Installing PlatformAware.jl

Before coding the platform-aware package, it is necessary to add PlatormAware.jl as a dependency of MyFFT.jl by running the following command in the Julia REPL:

] add PlatformAware

Now, load the PlatfomAware.jl package (using PlatformAware or import PlatformAware) and read the output message:

f3

Platform.toml is the platform description file, containing a set of key-value pairs, each describing a feature of the underlying platform. It must be created by the user running PlatformWare.setup(), which performs a sequence of feature detection operations on the platform.
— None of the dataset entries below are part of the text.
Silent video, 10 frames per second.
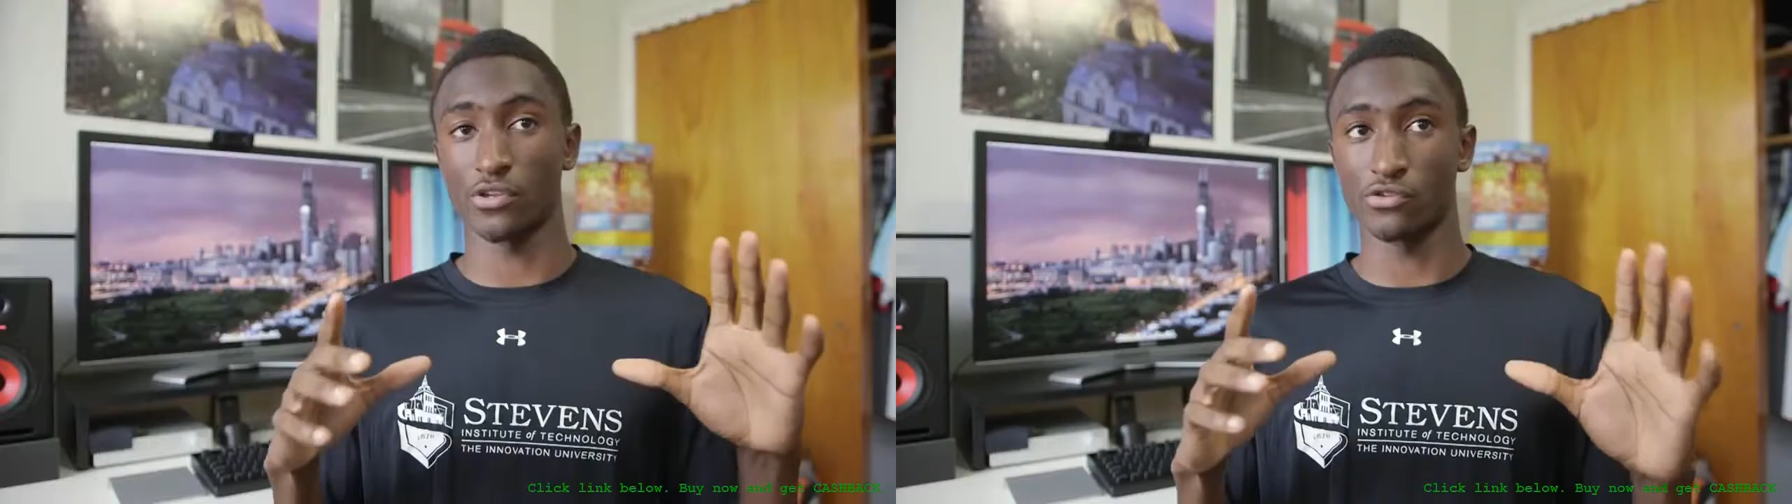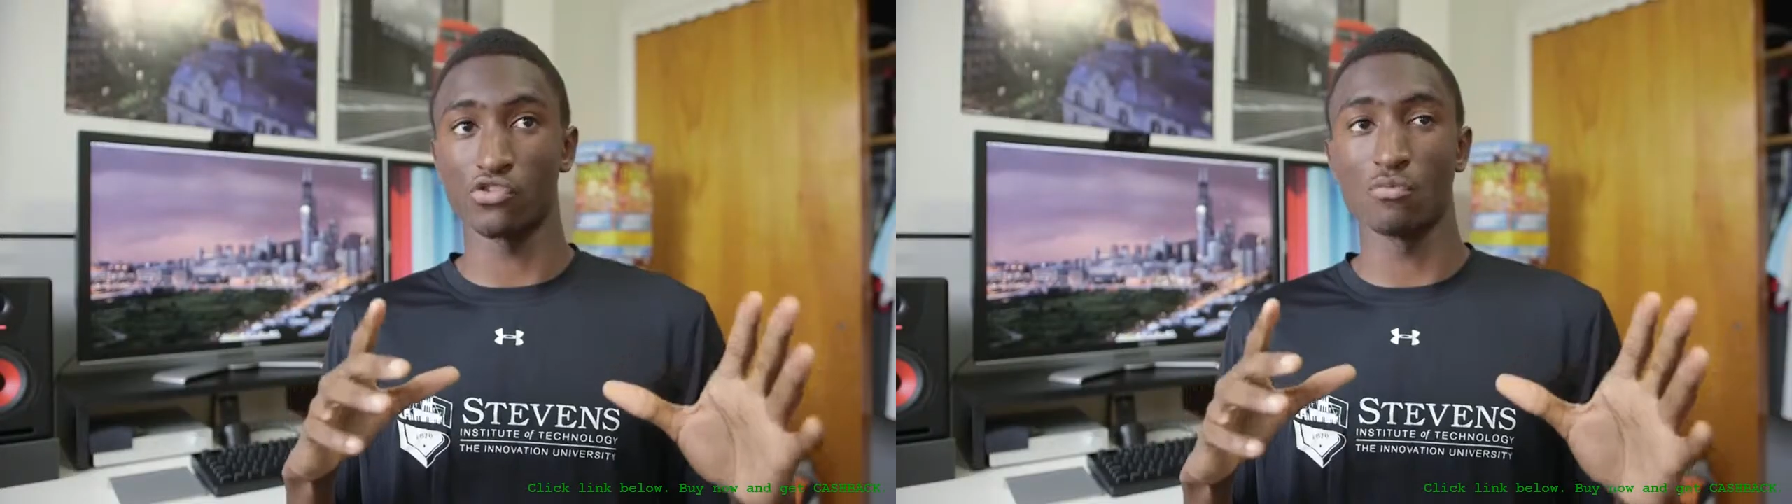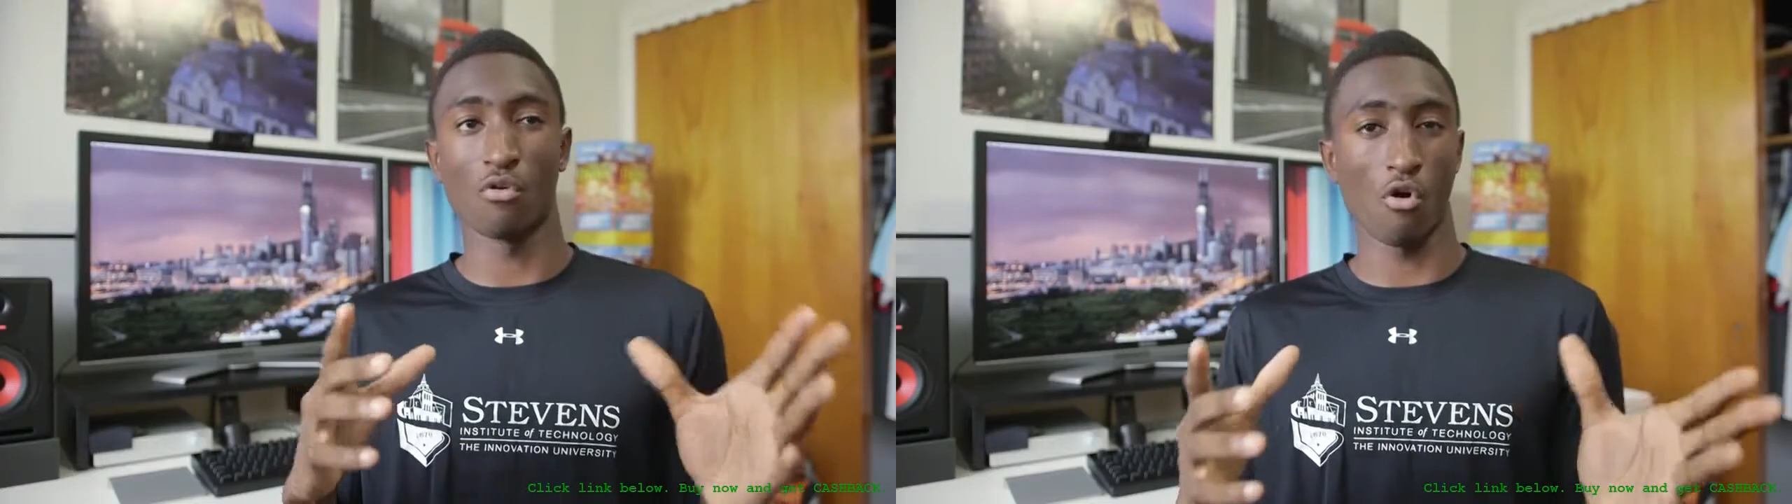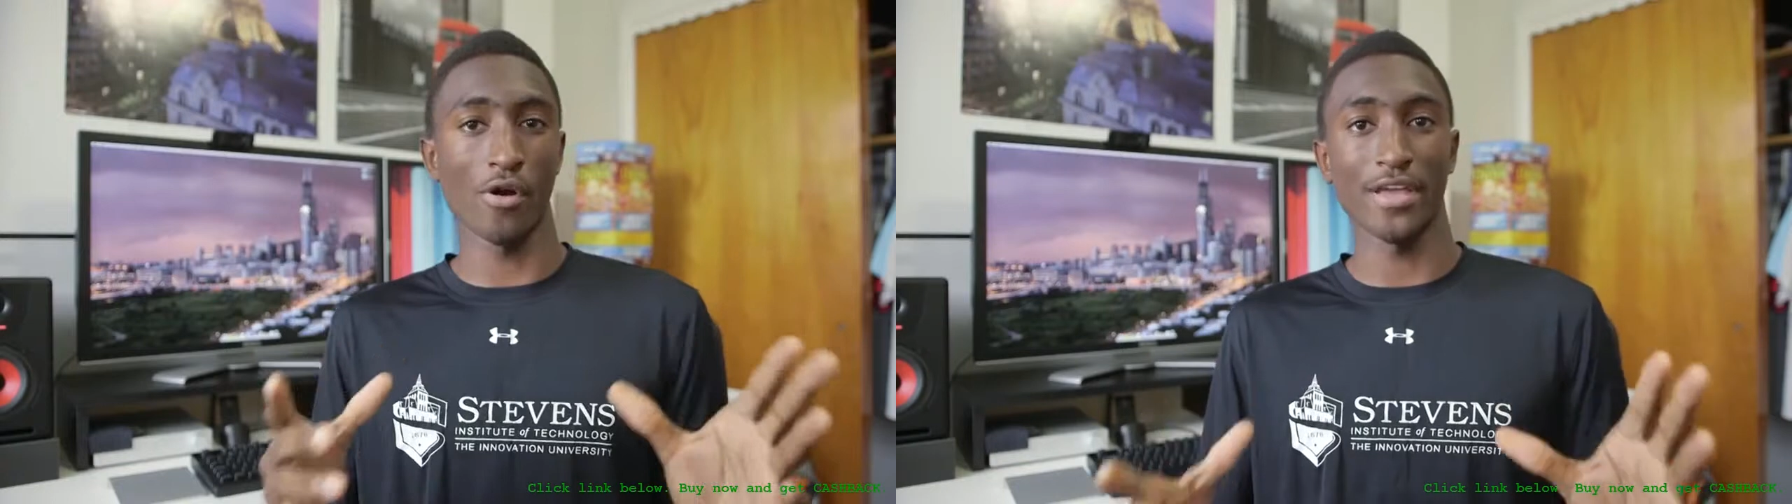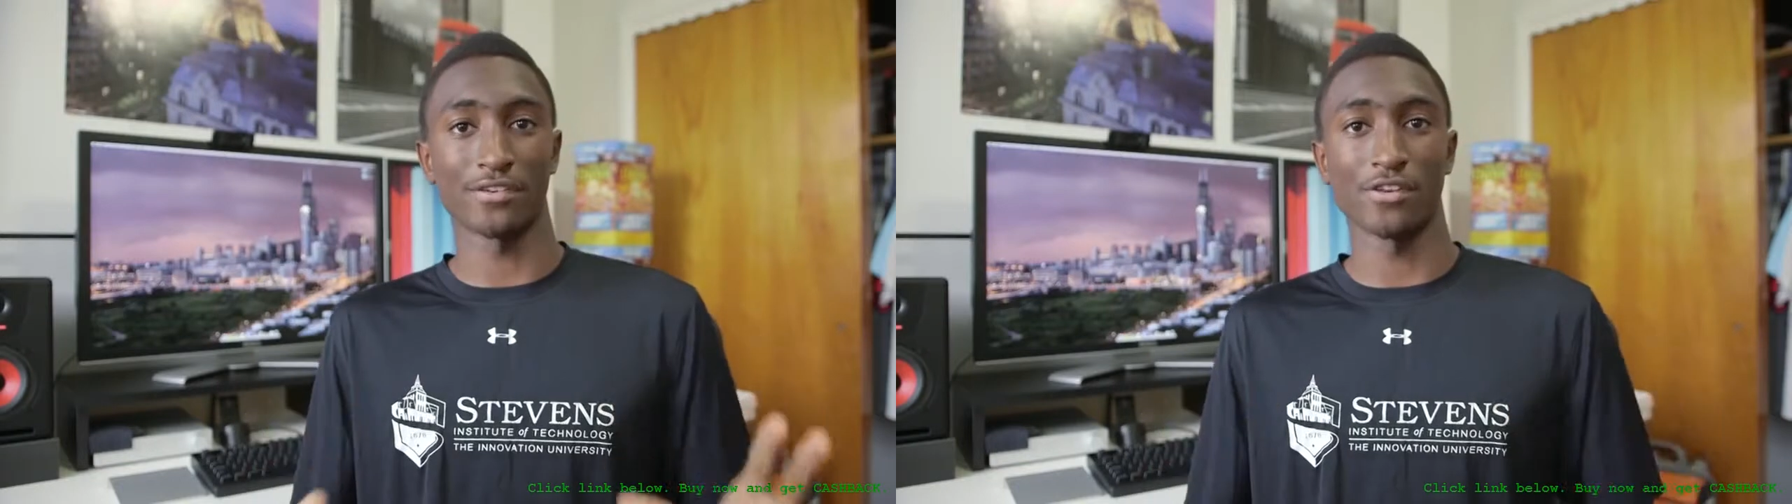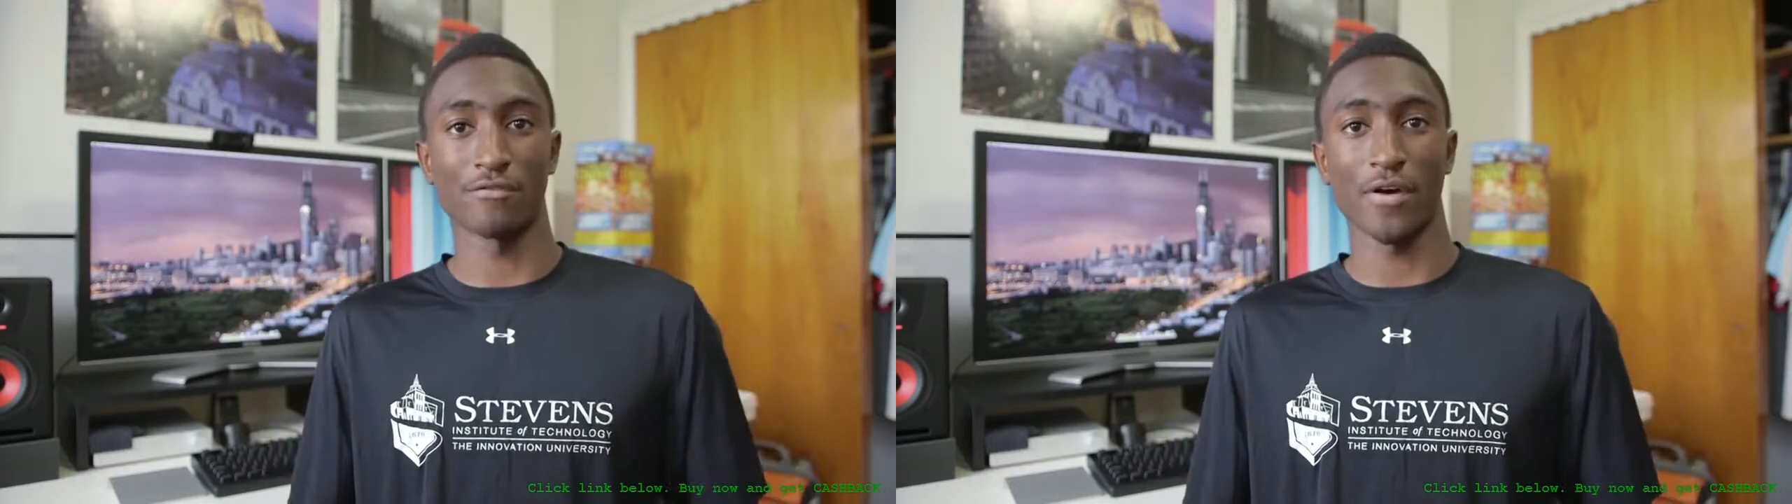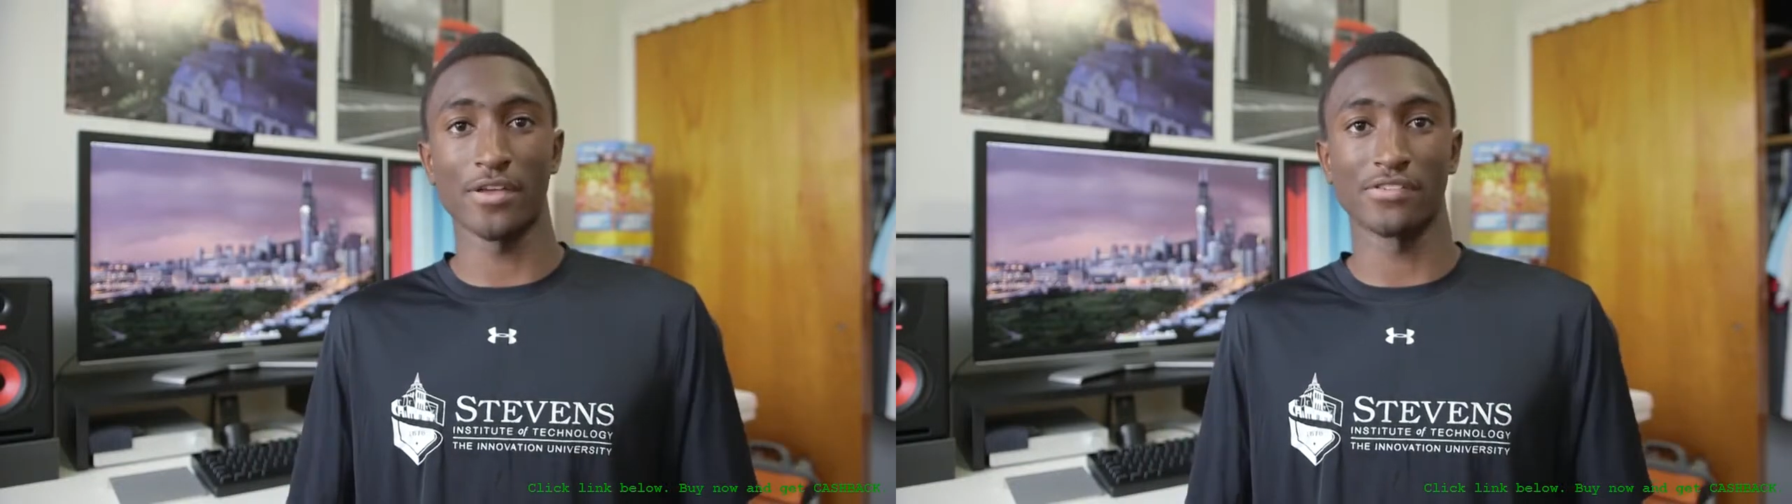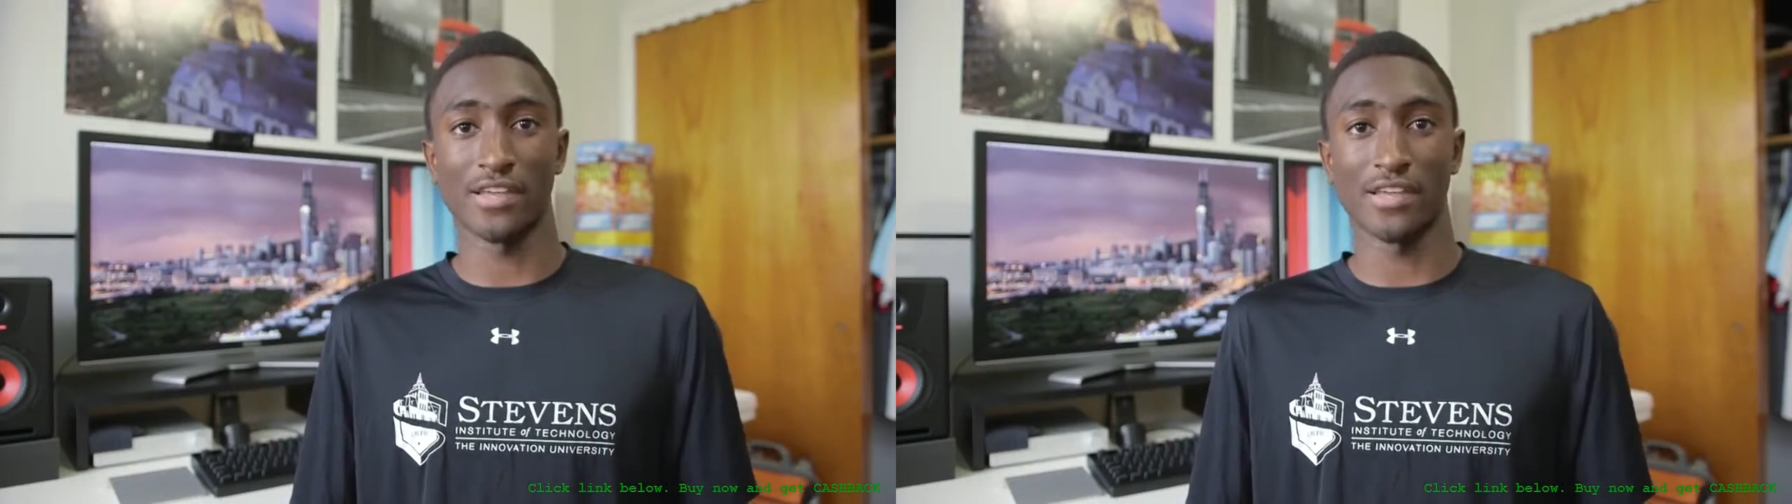a consumer-oriented deviceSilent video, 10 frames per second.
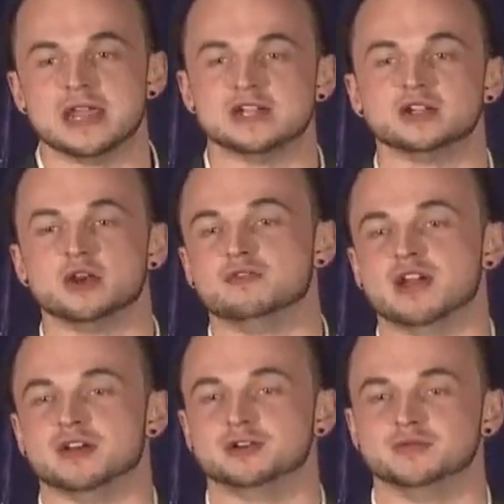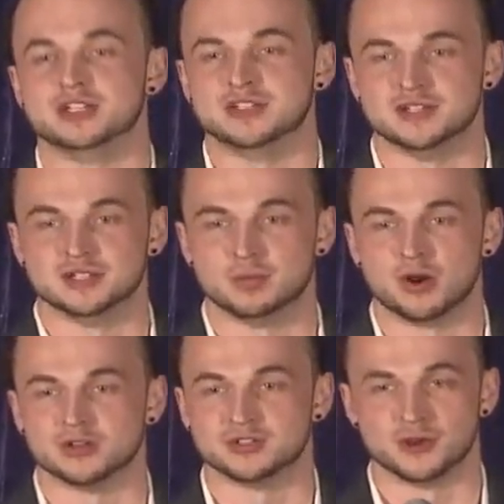and co founder of
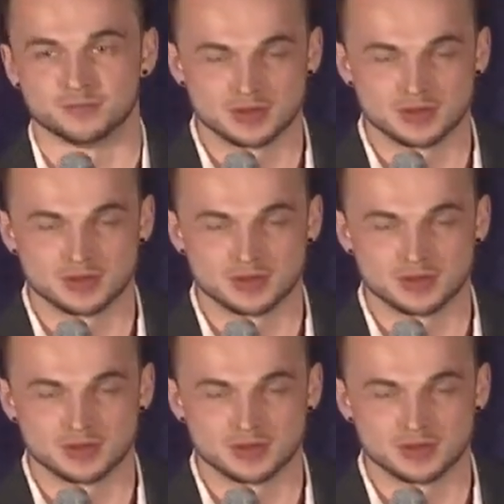dcSpark. So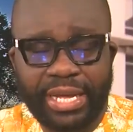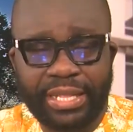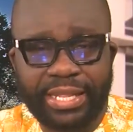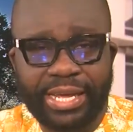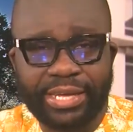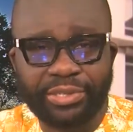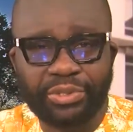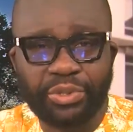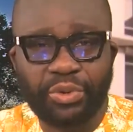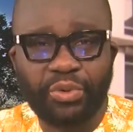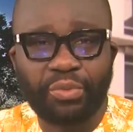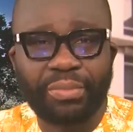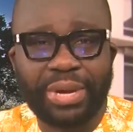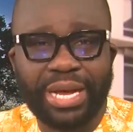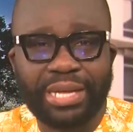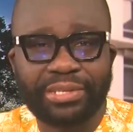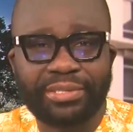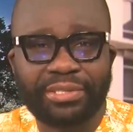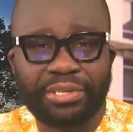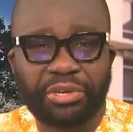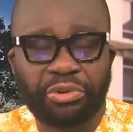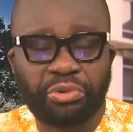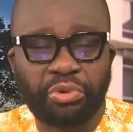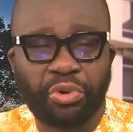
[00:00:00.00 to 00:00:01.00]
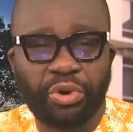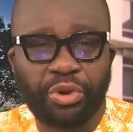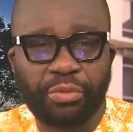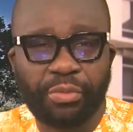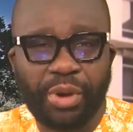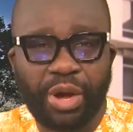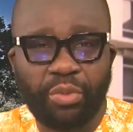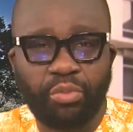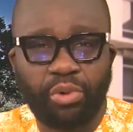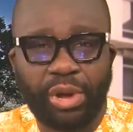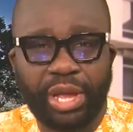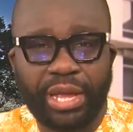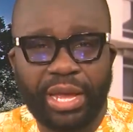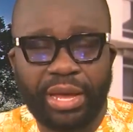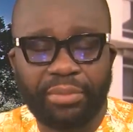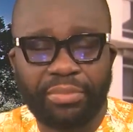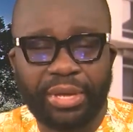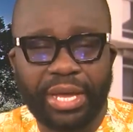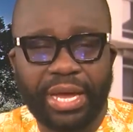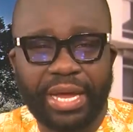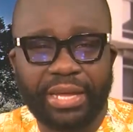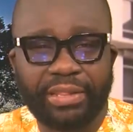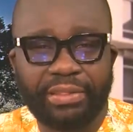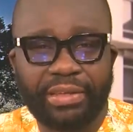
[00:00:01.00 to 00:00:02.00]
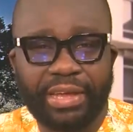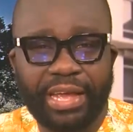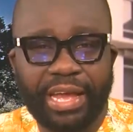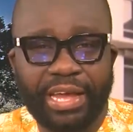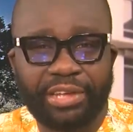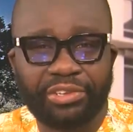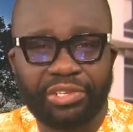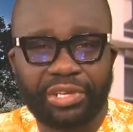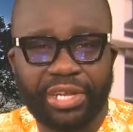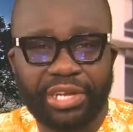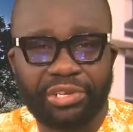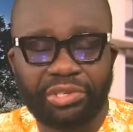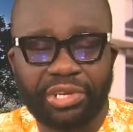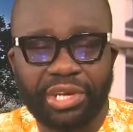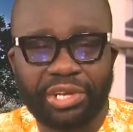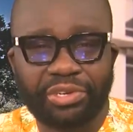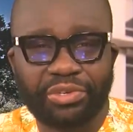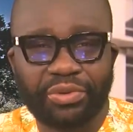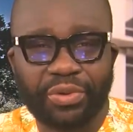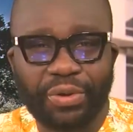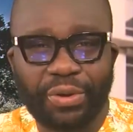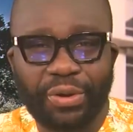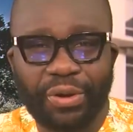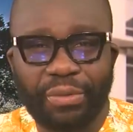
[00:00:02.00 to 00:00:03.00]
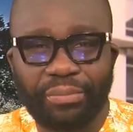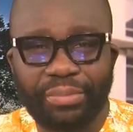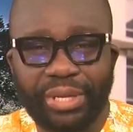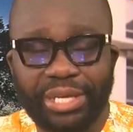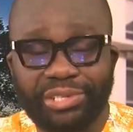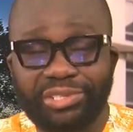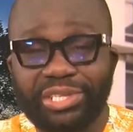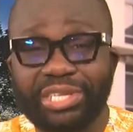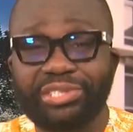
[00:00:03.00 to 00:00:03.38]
there's Kumasi, Kronomabwe here behind the Angel Educational Complex.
Platform.toml is written in a human-editable format. Therefore, it can be modified by users to add undetected platform features or ignore detected features.

Sketching the MyFFT.jl code

In order to implement the fft kernel function, we edit the src/MyFFT.jl file. First, we sketch the code of the fft kernel methods:

module MyFFT

  import PlatformAware

  # setup platorm features (parameters)
  @platform feature clear
  @platform feature accelerator_count
  @platform feature accelerator_api

  # Fallback kernel
  @platform default fft(X) = ...

  # OpenCL kernel, to be called 
  @platform aware fft({accelerator_count::(@atleast 1), accelerator_api::(@api OpenCL)}, X) = ...

  # CUDA kernel
  @platform aware fft({accelerator_count::(@atleast 1), accelerator_api::(@api CUDA)},X) = ...

  export fft

end

The sequence of @platorm feature macro declarations specifies the set of platform parameters that will be used by subsequent kernel method declarations, that is, the assumptions that will be made to distinguish them. You can refer to this table for a list of all supported platform parameters. By default, they are all included. In the case of fft, the kernel methods are differentiated using only two parameters: accelerator_count and accelerator_api. They denote, respectively, assumptions about the number of accelerator devices and the native API they support.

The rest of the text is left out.